Plotting
Source: src/single_cell_python_tools/plotting/_plots.py
These helpers are exported through sctl.pl.
silhouette_score_n_plot
sctl.pl.silhouette_score_n_plot(adata, leiden_res="unk", **parameters)
Plot silhouette-score summaries for Leiden clusters using X_pca.
silhouette_score_of_obs_key_n_plot
sctl.pl.silhouette_score_of_obs_key_n_plot(
adata,
obs_key="leiden",
**parameters,
)
Plot silhouette-score summaries for a selected observation key.
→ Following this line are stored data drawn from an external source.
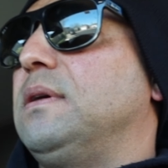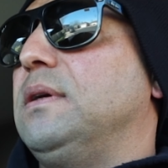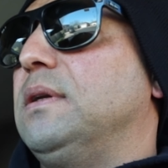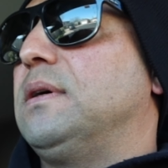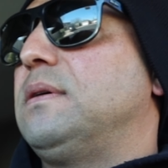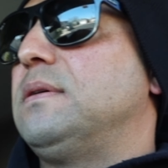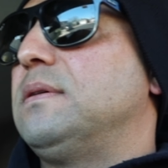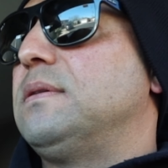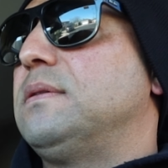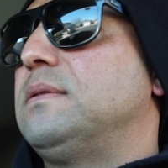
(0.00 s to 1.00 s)
you know
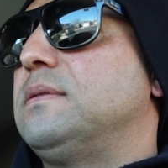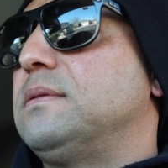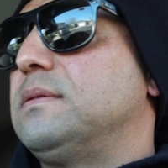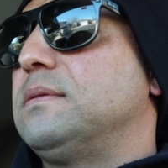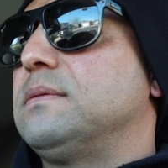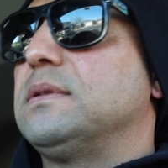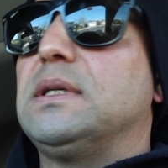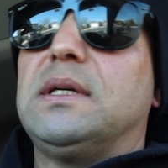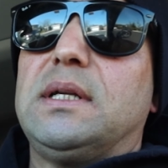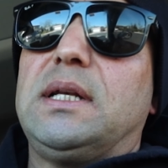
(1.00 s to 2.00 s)

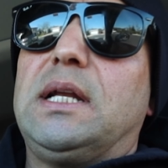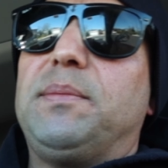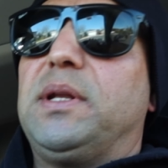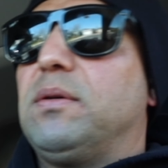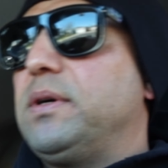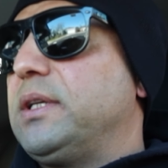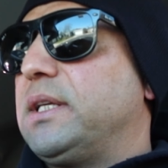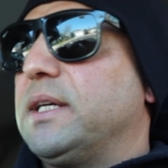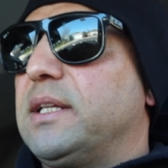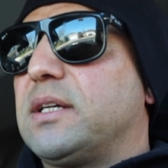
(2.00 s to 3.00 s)
let me know what you
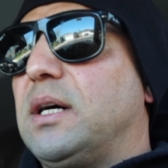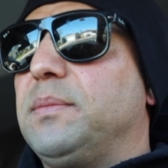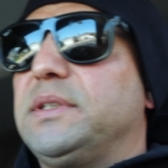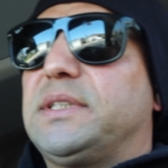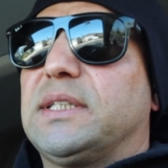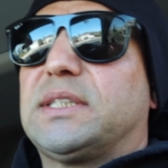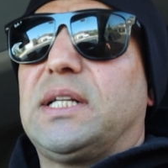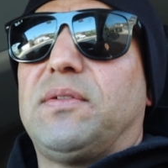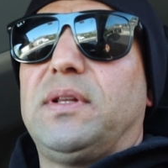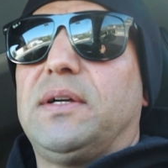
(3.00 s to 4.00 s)
think in the comment
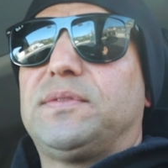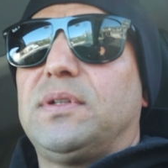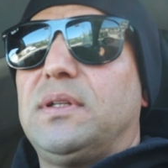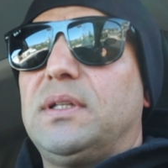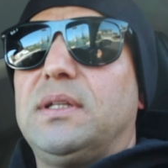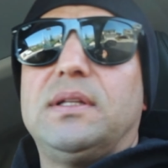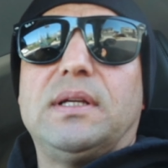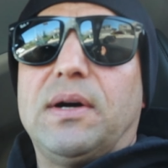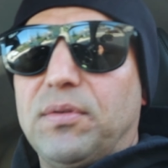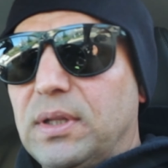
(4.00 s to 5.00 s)
section. I would love to
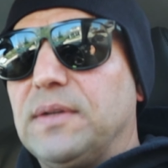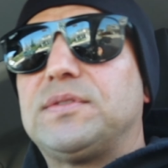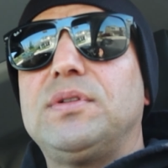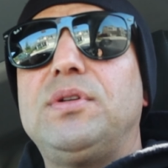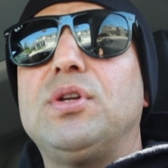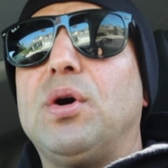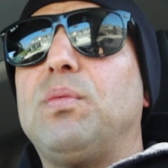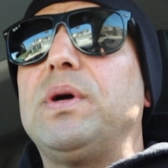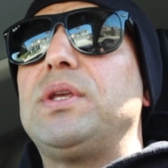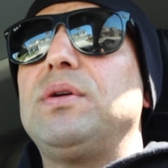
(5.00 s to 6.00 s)
I would love to know
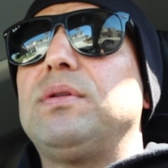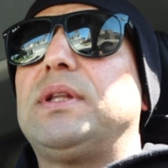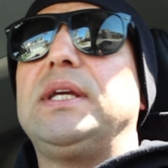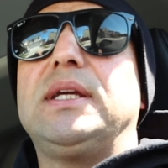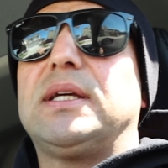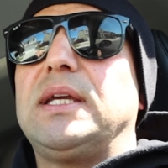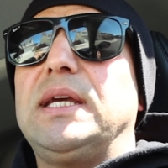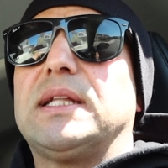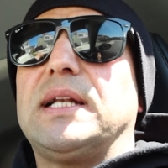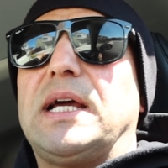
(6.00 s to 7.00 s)
what you think.
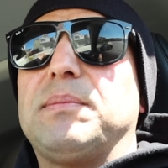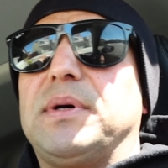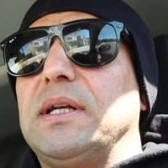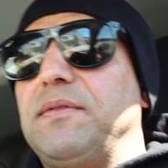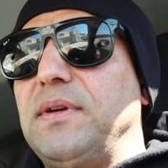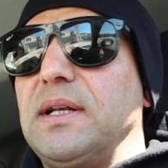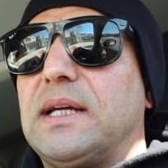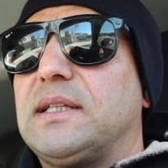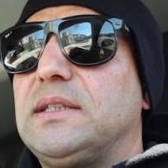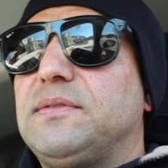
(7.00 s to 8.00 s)
Hit the like button if you
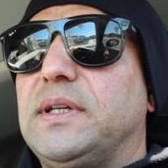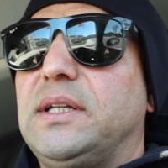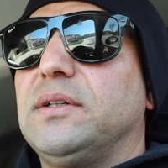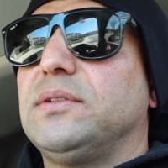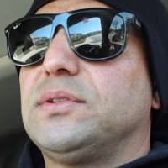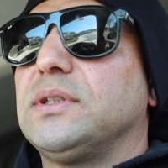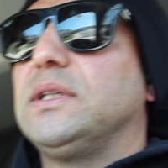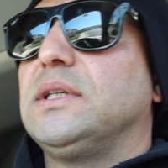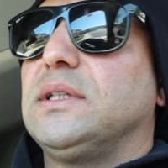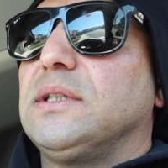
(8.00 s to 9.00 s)
like these videos.
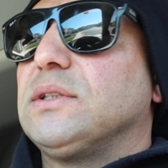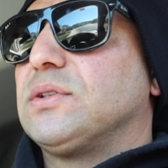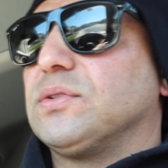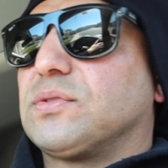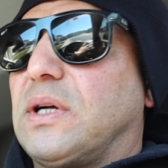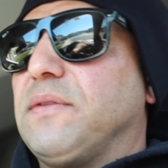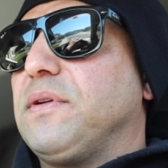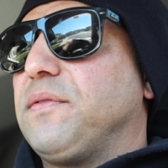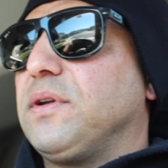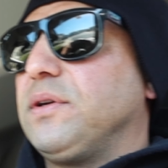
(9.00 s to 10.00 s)

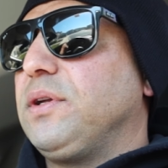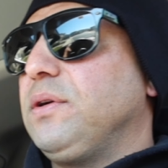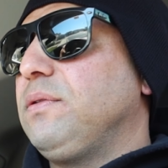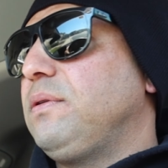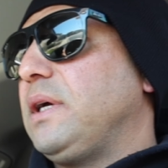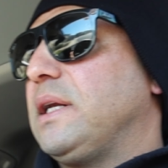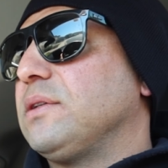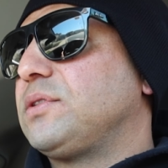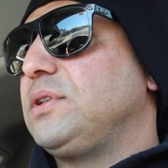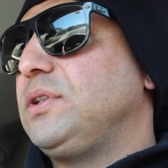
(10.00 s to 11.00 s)
Subscribe if you're new and
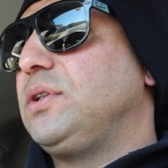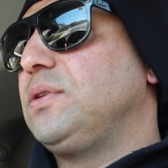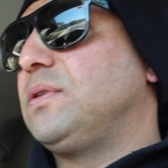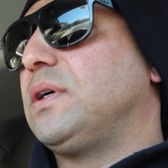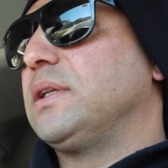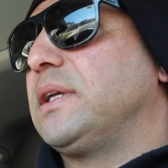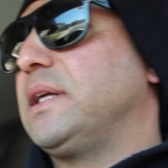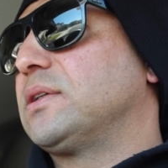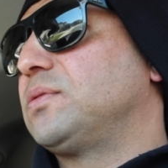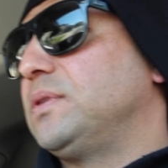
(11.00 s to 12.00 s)
I'll see you on the next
plot_batch_obs_key_of_obs_key2
sctl.pl.plot_batch_obs_key_of_obs_key2(
adata,
batch_obs_key="batch",
obs_key2="leiden",
flavor="count",
figsize=(10, 4),
savetable=False,
savefig=False,
output_dir="./project/",
output_prefix="dataset_",
)
Summarize one observation category across batches, returning count and normalized tables.
plot_adata_row_total_dist
sctl.pl.plot_adata_row_total_dist(adata, **kwargs)
Plot the distribution of row totals for one AnnData matrix layer.
plot_adata_raw_and_X_rowdist_old
sctl.pl.plot_adata_raw_and_X_rowdist_old(
adata,
max_value_mask=None,
savefig=False,
output_dir="./figures/",
output_prefix="adata",
**kwargs,
)
Legacy helper for plotting raw-count and adata.X row-count distributions side
by side.
plot_adata_raw_and_X_rowdist
sctl.pl.plot_adata_raw_and_X_rowdist(
adata,
max_value_mask=None,
savefig=False,
output_dir="./figures/",
output_prefix="adata",
**kwargs,
)
Plot raw-count and adata.X row-count distributions side by side.